La joven se llevó las manos al vientre y alzó los brazos con un gesto que lo abarcaba todo, como si quisiera abrazar con él los valles y las montañas.
En las filas de guerreros, detrás de Tonga, se alzaron voces. Voces de aprobación. Nadie disputaría al hijo de Marama la granja, en especial si toda la tierra de O’Keefe Station retornaba a manos de las tribus maoríes.

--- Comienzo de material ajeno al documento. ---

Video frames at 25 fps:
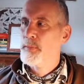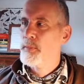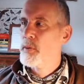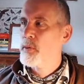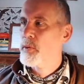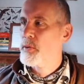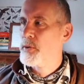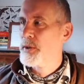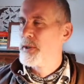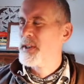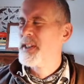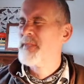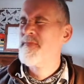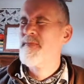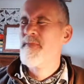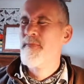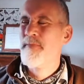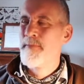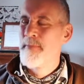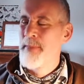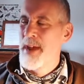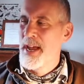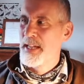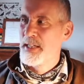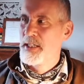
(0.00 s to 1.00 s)
borders.
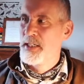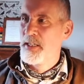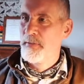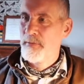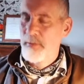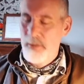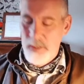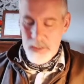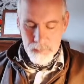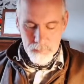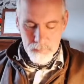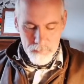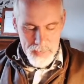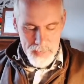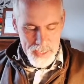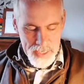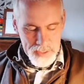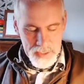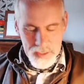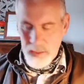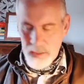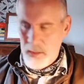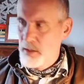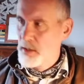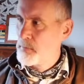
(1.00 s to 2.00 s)
Masses
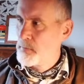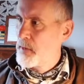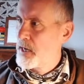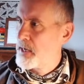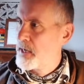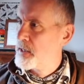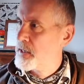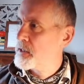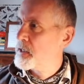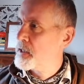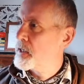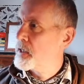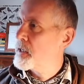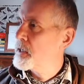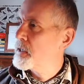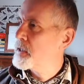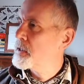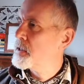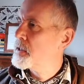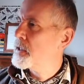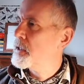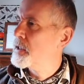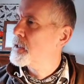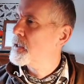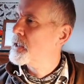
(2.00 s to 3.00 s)
of space.
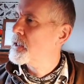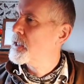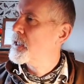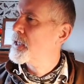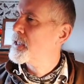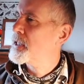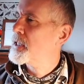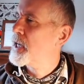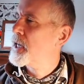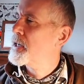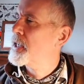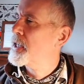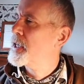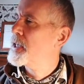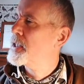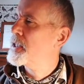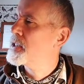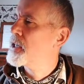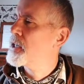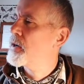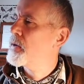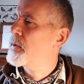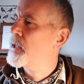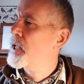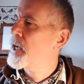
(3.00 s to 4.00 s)
So you can see that down here.
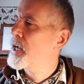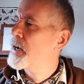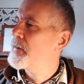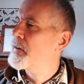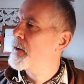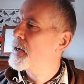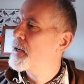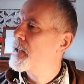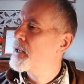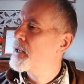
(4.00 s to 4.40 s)
Total area,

Gwyneira sonrió y se concentró para formular una respuesta. Se sentía un poco mareada pero, por encima de todo, estaba serena. Ahora sólo esperaba escoger las palabras adecuadas y pronunciarlas de la forma correcta. Era la primera vez que hablaba en maorí de un asunto que superaba los temas cotidianos y quería que todos la comprendieran.
– Tu hijo pertenece a la tribu de aquellos que llegaron a Aotearoa en el Dublin. También la familia de su padre le dará la bienvenida. Como heredero de esta granja que llaman Kiward Station y que se erige en tierra de los kai tahu.
Gwyneira intentó imitar los gestos que Marama había dibujado antes, pero encerró entre sus brazos a Marama y al nieto todavía no nacido.